NEA has stated in its core guidelines that the organization will only support revolutionary projects with main concentration on the “development and national distribution of the arts.”
Despite NEA considering a multimedia approach, video game grants is only limited with projects that benefit the cultural momentum of the United States through digital media. Furthermore, proposals that benign the creation of video games with violent and voyeuristic material will be likely rejected by NEA’s Board of Trustees.
Video game proposals, or programs for video game development, must carefully consider that NEA is not going to casually award grants for games that will cause a massive cultural backlash.

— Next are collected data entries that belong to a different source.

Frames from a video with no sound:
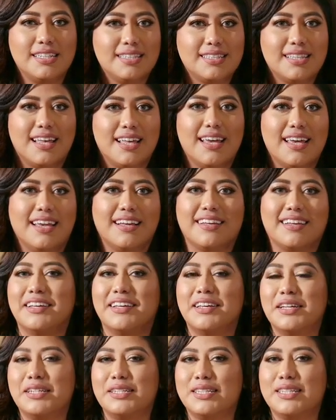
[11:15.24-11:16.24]
Just
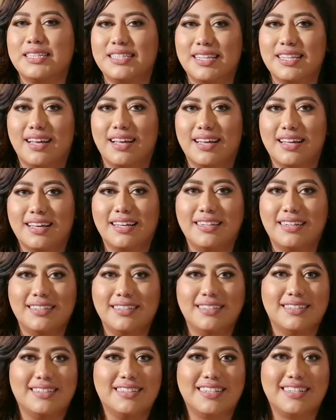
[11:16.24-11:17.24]
like
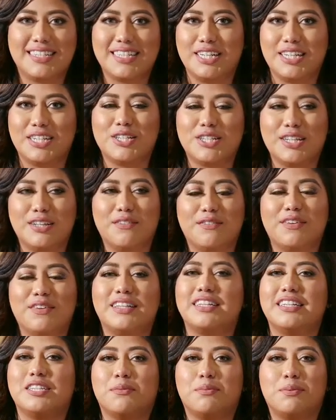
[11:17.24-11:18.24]
design and
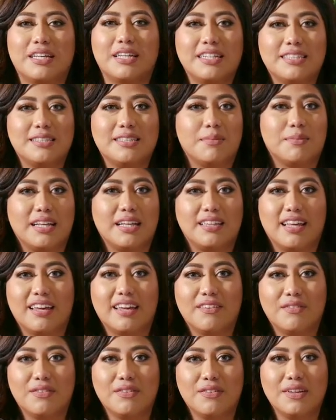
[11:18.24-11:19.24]
teaching fell into place in
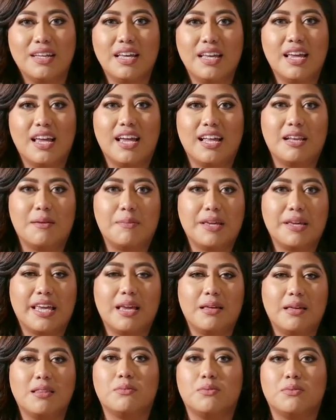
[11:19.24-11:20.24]
my life, and
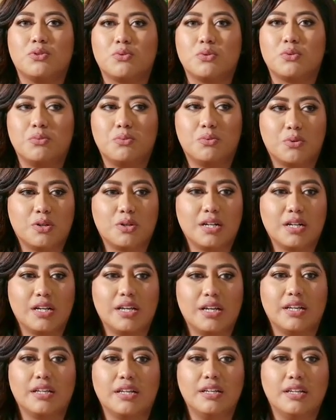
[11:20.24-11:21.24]
it became the most
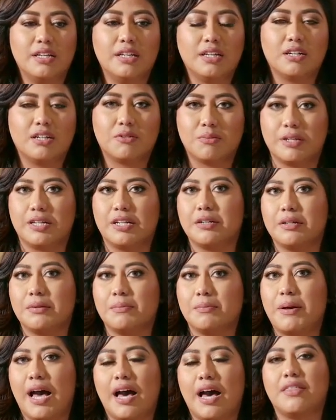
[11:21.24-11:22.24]
rewarding
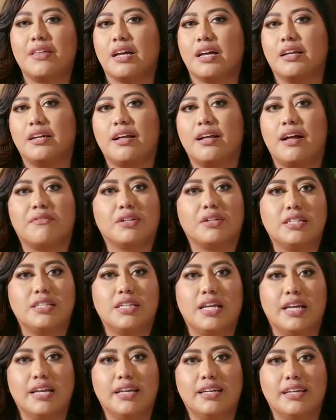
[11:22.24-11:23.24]
career path I could
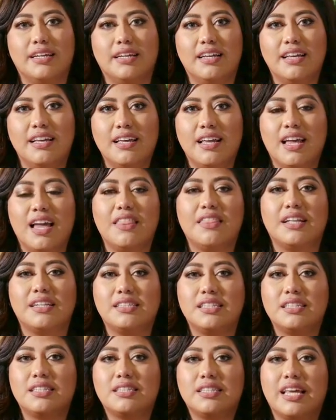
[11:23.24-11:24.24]
ever take. And that's
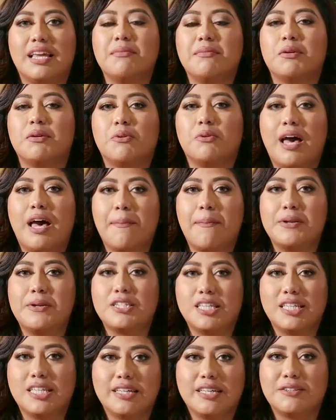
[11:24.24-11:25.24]
the same that will happen
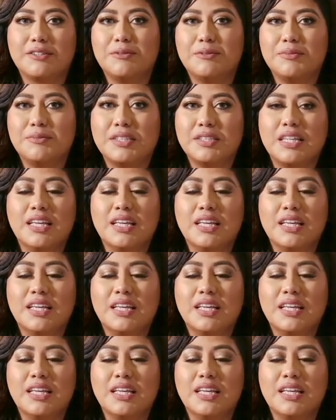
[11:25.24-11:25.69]
to you.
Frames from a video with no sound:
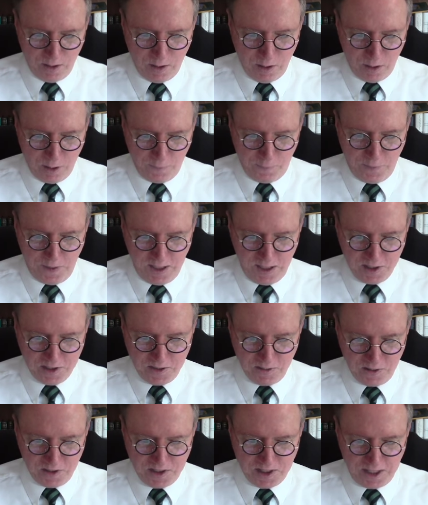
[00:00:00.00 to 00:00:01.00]
or fails
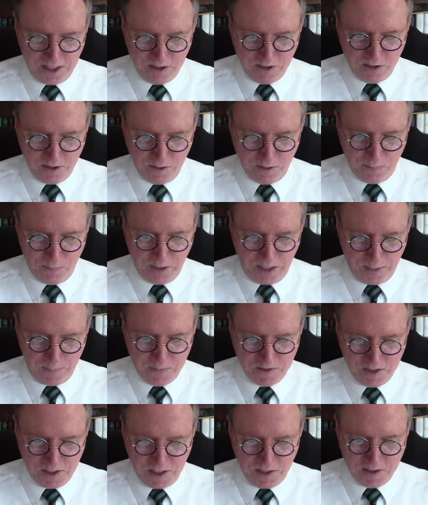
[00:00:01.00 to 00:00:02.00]
to assent to
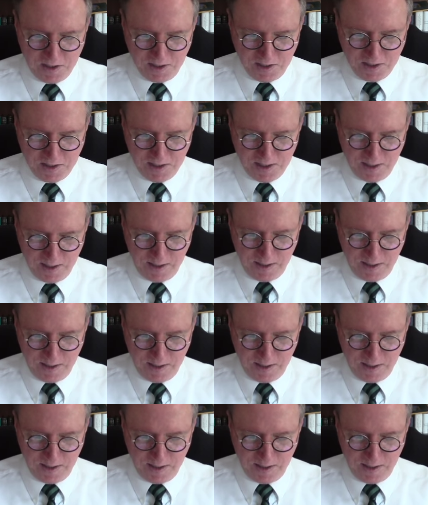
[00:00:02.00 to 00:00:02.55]
propositions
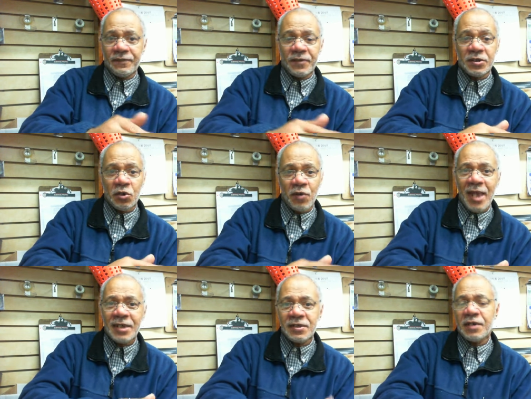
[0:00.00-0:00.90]
if there's
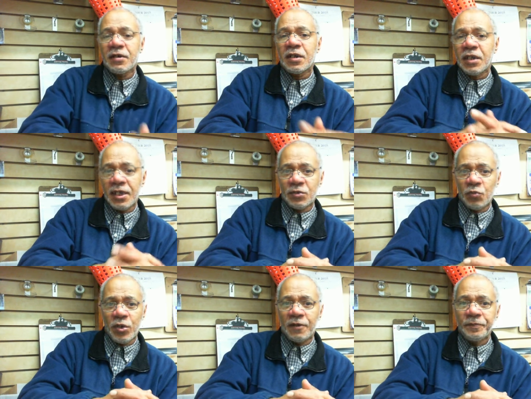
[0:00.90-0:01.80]
cracks there as
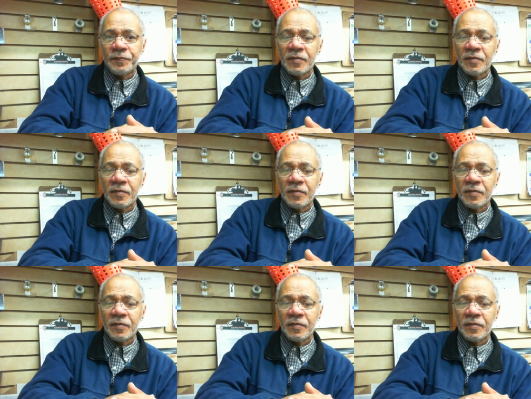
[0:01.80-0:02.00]
well.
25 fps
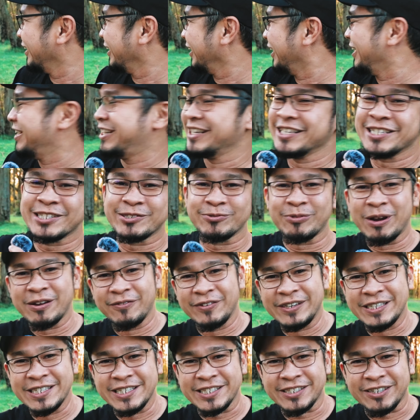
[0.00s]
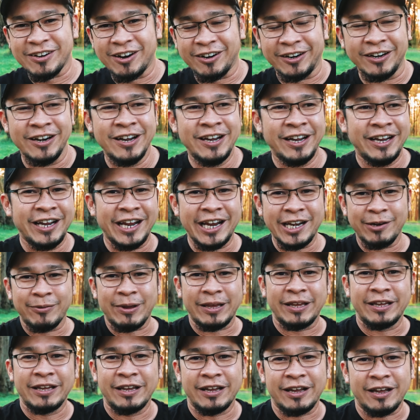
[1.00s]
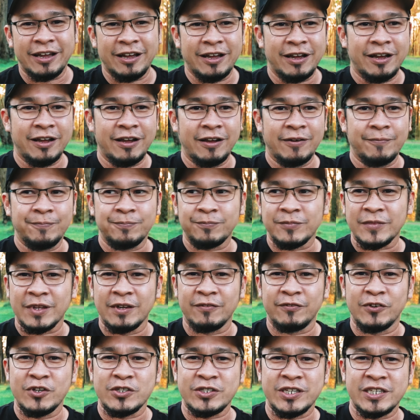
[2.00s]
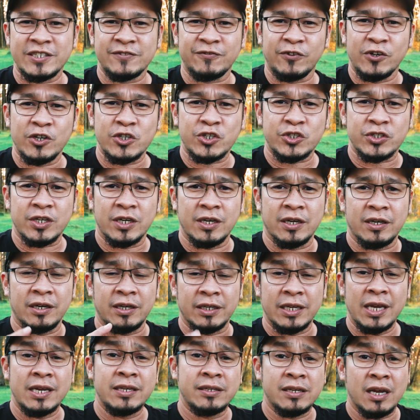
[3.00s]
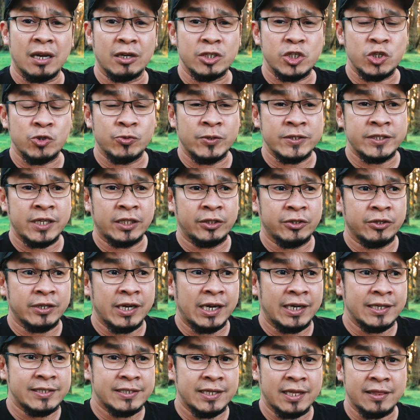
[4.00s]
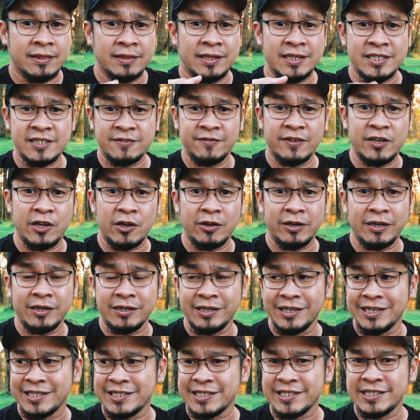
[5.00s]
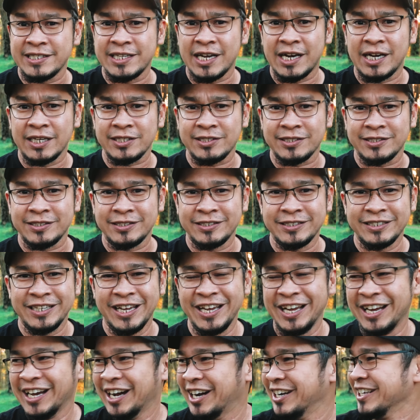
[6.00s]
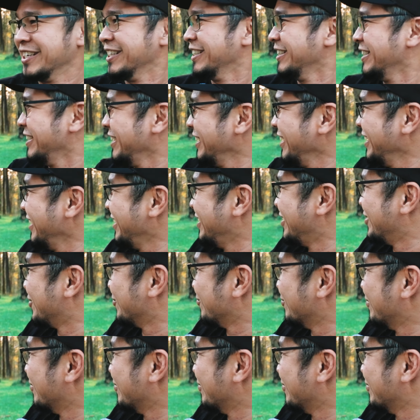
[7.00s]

It is revving his car. Anyway, first things first. Again, I just want to tell you guys that this video here is not. He's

NEA has allotted a maximum award of $10,000 to $200,000. Awards vary by target proximity, complexity, and scope of the project.
The application for NEA’s The Arts in Media program starts on September 1, 2011.
Multimedia grants spearheading high-end gaming development
Harrisburg University recently submitted a proposal entitled, “Alternate Reality Game for Achieving Mastery of Common Core Standards in Grade Mathematics.” Educational institutions like Harrisburg University is setting gaming precedent in fostering new, compelling methods to teach children.
Perhaps, video game development in the country has become an innovative trigger in lifting the cultural and educational status of the country known to have produced controversial titles such as Grand Theft Auto and Manhunt.
Harrisburg University submitted their proposal via the Next Generation Learning Challenges, an organization that invests in programs that address emerging educational barricades.